## WHAT IS EXPECTED
Of the entries below, repeat exactly only those lines from the one containing "[00:00:01.50]" through the last line, with pictures omitted.

Saved data entries:
++++++

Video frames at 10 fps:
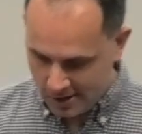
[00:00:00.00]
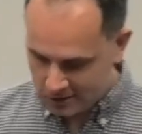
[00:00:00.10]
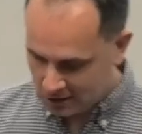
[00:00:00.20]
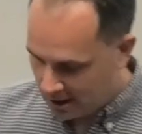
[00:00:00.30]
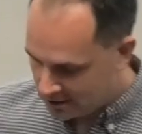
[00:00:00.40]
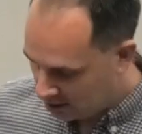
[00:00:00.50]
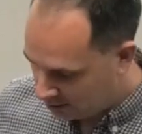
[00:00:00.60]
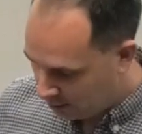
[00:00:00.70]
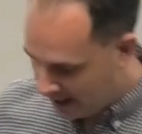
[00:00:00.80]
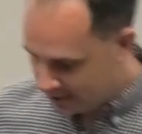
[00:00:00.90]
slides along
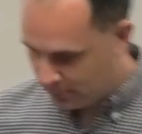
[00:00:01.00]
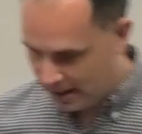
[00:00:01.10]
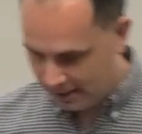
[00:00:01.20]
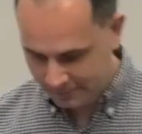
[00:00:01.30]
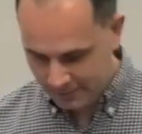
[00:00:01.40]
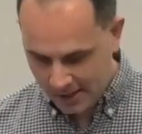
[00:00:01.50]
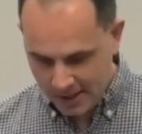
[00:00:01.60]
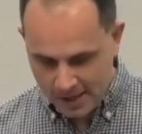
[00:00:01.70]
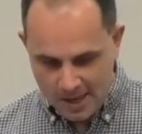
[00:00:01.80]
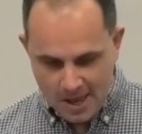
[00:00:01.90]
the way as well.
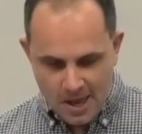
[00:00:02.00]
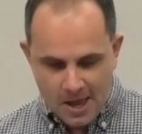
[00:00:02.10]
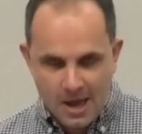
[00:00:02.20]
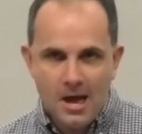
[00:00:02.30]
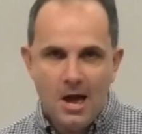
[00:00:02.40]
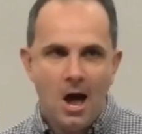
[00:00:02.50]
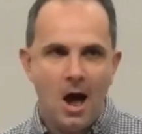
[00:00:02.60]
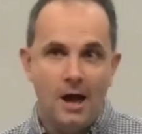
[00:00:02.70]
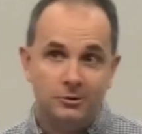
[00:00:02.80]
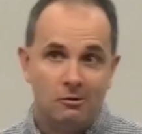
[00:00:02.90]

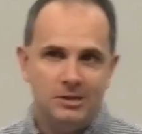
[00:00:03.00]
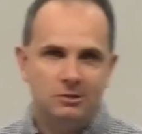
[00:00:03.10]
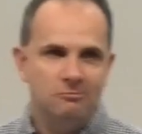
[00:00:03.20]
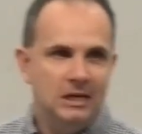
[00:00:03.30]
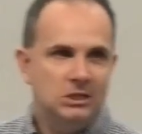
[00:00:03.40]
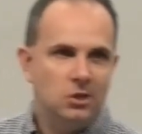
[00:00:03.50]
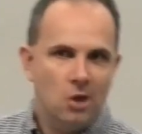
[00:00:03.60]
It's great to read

++++++

## SOLUTION TO THIS TASK
[00:00:01.50]
[00:00:01.60]
[00:00:01.70]
[00:00:01.80]
[00:00:01.90]
the way as well.
[00:00:02.00]
[00:00:02.10]
[00:00:02.20]
[00:00:02.30]
[00:00:02.40]
[00:00:02.50]
[00:00:02.60]
[00:00:02.70]
[00:00:02.80]
[00:00:02.90]

[00:00:03.00]
[00:00:03.10]
[00:00:03.20]
[00:00:03.30]
[00:00:03.40]
[00:00:03.50]
[00:00:03.60]
It's great to read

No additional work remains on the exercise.